We read in the list of communities with their zip codes. Because the data.gov.be is referring to a broken datasource, and since the Belgian post has a corrupt Excel file on its servers, we have to rely on the website of zorg-en-gezondheid.be to provide us with data.

In [0]:
zorggezondheid_zip_url = 'https://www.zorg-en-gezondheid.be/sites/default/files/atoms/files/NIS-codes%20gemeenten.xls'
zorggezondheid_zip = read_excel(zorggezondheid_zip_url, skiprows=1, index_col=0)

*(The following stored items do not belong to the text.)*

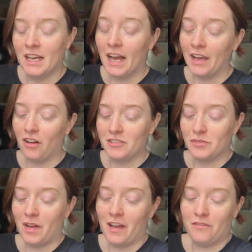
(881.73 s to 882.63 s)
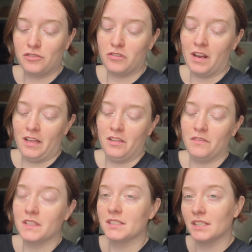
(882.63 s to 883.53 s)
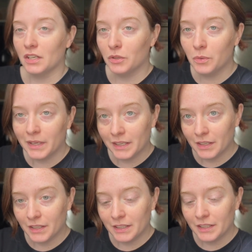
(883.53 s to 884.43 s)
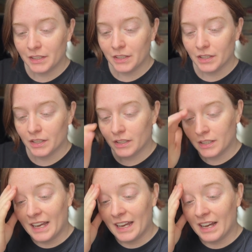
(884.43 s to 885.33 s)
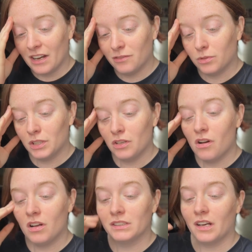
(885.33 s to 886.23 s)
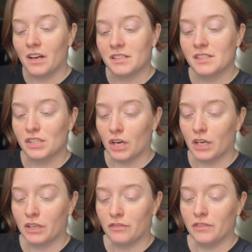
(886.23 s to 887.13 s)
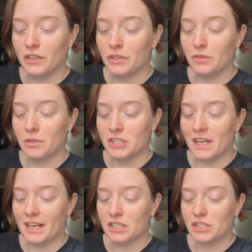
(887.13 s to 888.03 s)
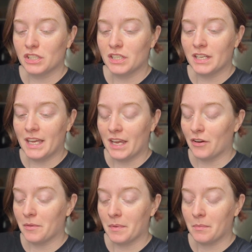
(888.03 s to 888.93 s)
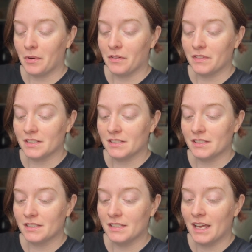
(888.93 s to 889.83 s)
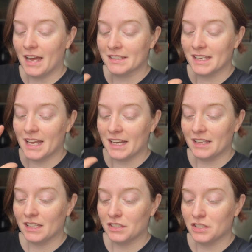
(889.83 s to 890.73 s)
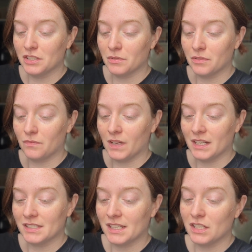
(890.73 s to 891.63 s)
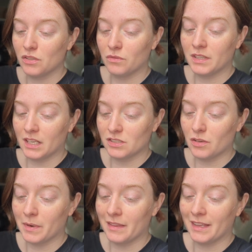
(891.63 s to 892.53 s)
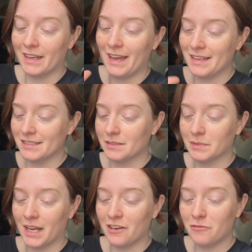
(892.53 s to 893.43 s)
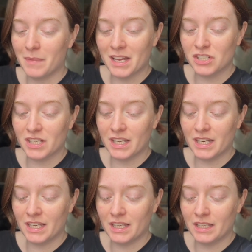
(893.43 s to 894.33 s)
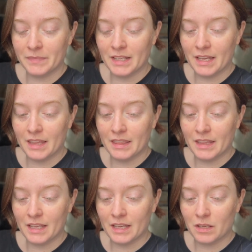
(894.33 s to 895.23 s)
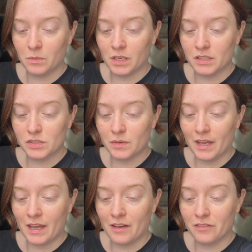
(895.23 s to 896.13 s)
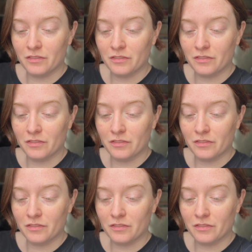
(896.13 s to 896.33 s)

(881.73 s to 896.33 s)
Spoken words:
I also have Trial of the Sun Queen on here. I have one called Us Dark Few, which I actually can't remember if it has anything to do with fantasy. I don't think so, but I think it has some kind of magic in it. And then what else do I have?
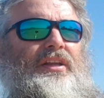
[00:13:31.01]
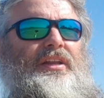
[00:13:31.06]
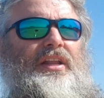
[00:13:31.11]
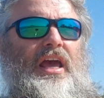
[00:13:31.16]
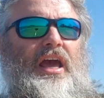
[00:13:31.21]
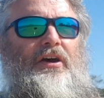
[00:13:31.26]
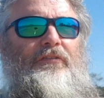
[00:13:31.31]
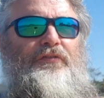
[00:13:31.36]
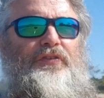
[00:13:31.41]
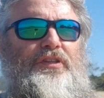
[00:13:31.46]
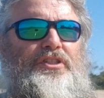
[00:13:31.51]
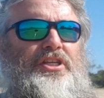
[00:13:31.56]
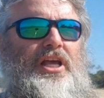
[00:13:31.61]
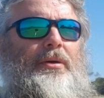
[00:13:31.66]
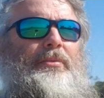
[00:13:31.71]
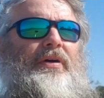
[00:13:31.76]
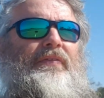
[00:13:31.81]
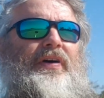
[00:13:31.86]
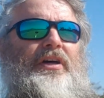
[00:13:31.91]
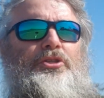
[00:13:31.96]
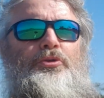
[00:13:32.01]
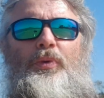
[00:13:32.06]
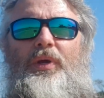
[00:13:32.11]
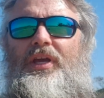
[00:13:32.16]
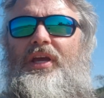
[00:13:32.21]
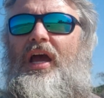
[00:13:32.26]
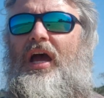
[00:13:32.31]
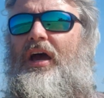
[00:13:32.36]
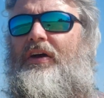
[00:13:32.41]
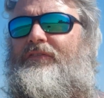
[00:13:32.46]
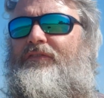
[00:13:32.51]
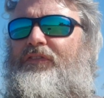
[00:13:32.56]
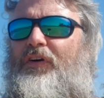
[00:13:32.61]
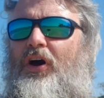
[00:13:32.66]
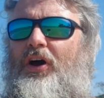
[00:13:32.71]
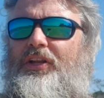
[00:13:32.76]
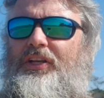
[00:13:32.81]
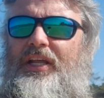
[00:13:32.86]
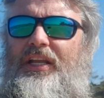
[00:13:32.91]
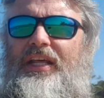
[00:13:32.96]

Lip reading: Now, for some of us, we can't find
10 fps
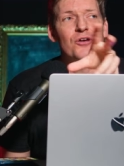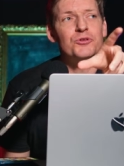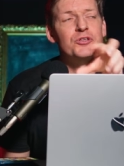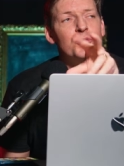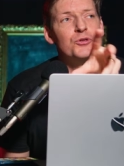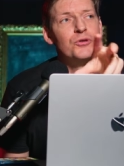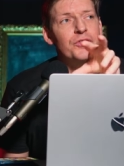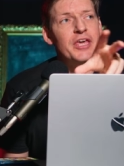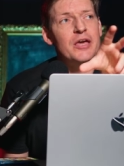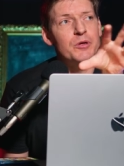I've written a book called
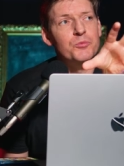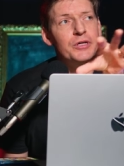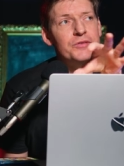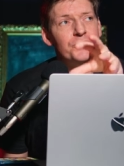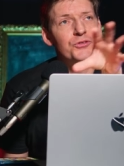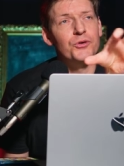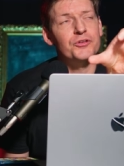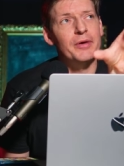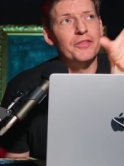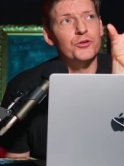The Air We Breathe that talks
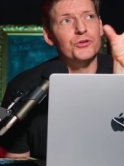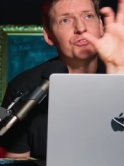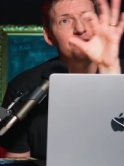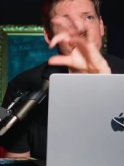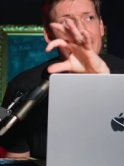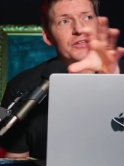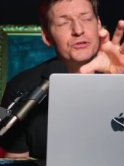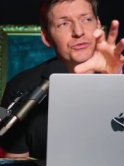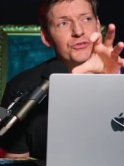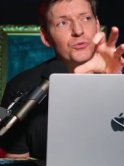about the Christian
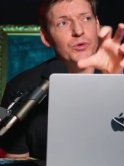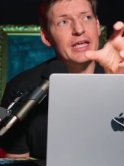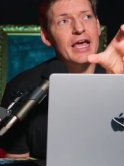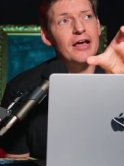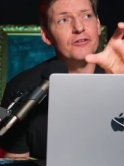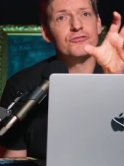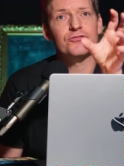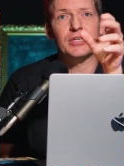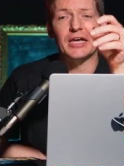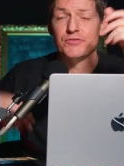values that we have
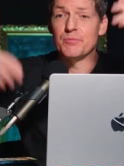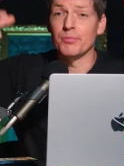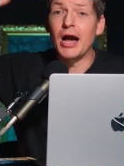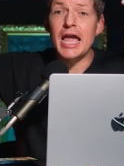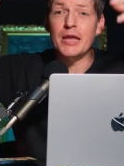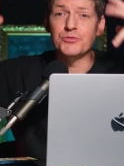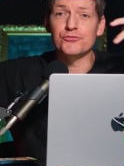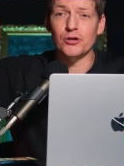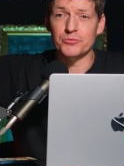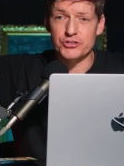kind of imbibed
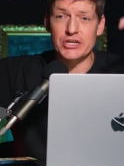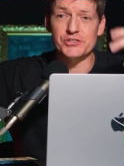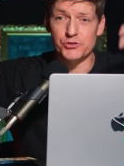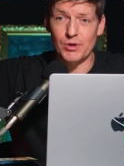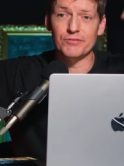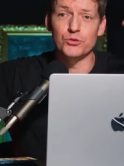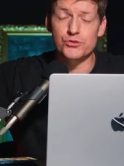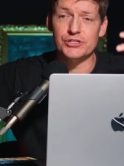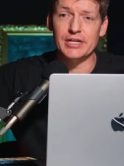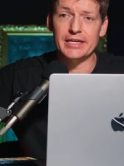from the Jesus
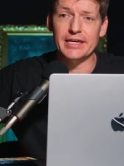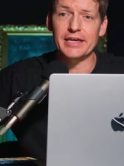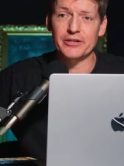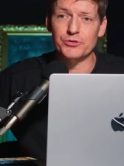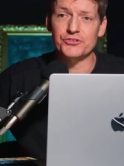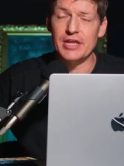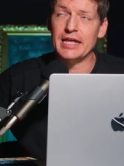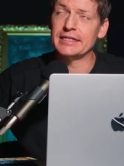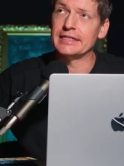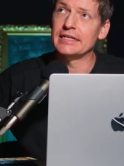Revolution, aka
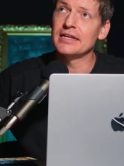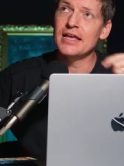Christianity.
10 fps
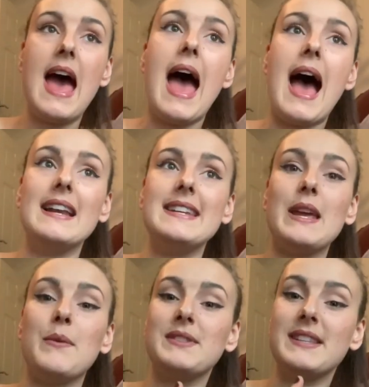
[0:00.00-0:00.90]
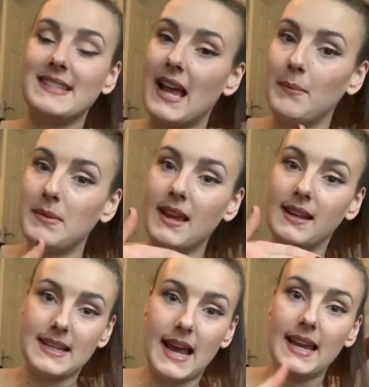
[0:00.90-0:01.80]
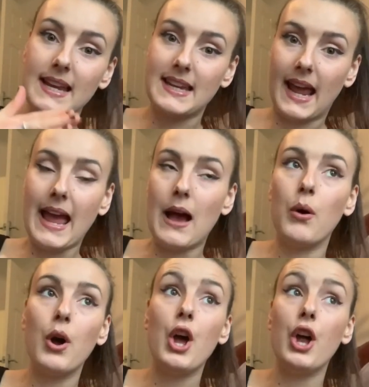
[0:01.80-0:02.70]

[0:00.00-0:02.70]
and it was the same thing day in day out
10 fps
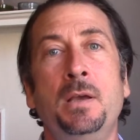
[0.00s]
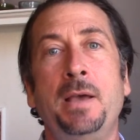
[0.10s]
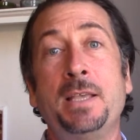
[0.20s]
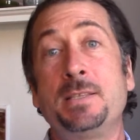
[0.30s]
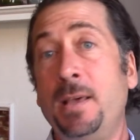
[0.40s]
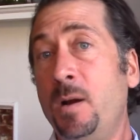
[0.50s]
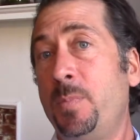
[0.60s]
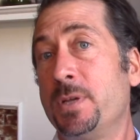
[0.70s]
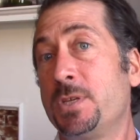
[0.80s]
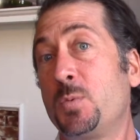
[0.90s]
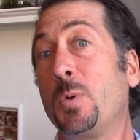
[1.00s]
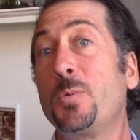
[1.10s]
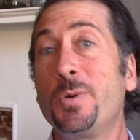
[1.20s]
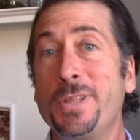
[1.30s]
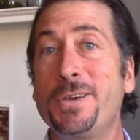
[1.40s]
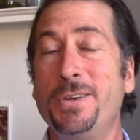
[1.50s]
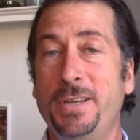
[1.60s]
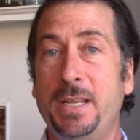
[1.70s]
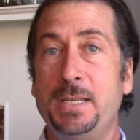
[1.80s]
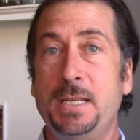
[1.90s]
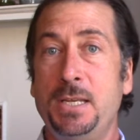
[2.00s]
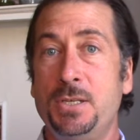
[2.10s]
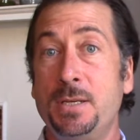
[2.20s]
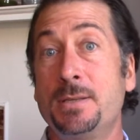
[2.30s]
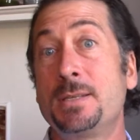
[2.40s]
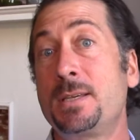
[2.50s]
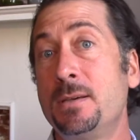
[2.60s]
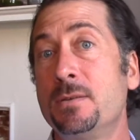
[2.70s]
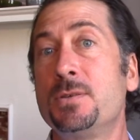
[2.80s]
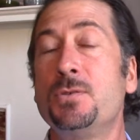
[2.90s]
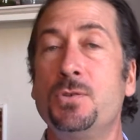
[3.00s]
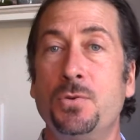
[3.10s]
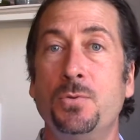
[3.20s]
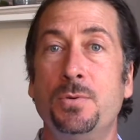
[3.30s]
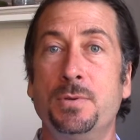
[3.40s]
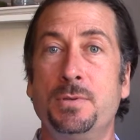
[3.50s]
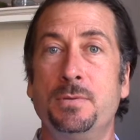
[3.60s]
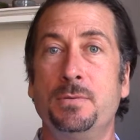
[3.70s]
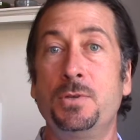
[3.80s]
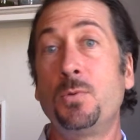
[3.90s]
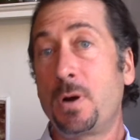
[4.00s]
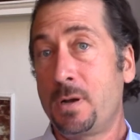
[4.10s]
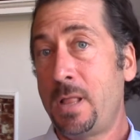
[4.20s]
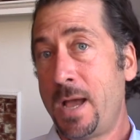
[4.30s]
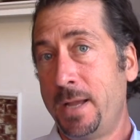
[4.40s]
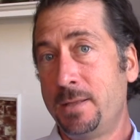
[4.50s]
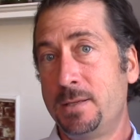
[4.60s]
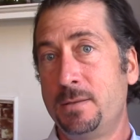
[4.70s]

As therapists, we're really good at teaching skills and tools to our clients,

From inspection, we know that this list does not contain the interesting edge cases of zip codes for "special" customers, such as Saint Nicolas (0612). These kind of zip codes are included in the data from bpost. Nonetheless, we can use this to calculate an average zip code.

In [68]:
mean_zip_calc = zorggezondheid_zip["Postcode"].mean()
mean_zip_calc

5183.764525993884

Obviously, since we are dealing with zip codes, it is impossible to have decimal numbers, so we round to the closest integer.

In [70]:
int(mean_zip_calc.round())

5184

##A mean zip code that is more true

Our observations above indicate that this simplistic zip code calculation can not be the most true mean zip code. We have to enrich our calculations with additional contextual information.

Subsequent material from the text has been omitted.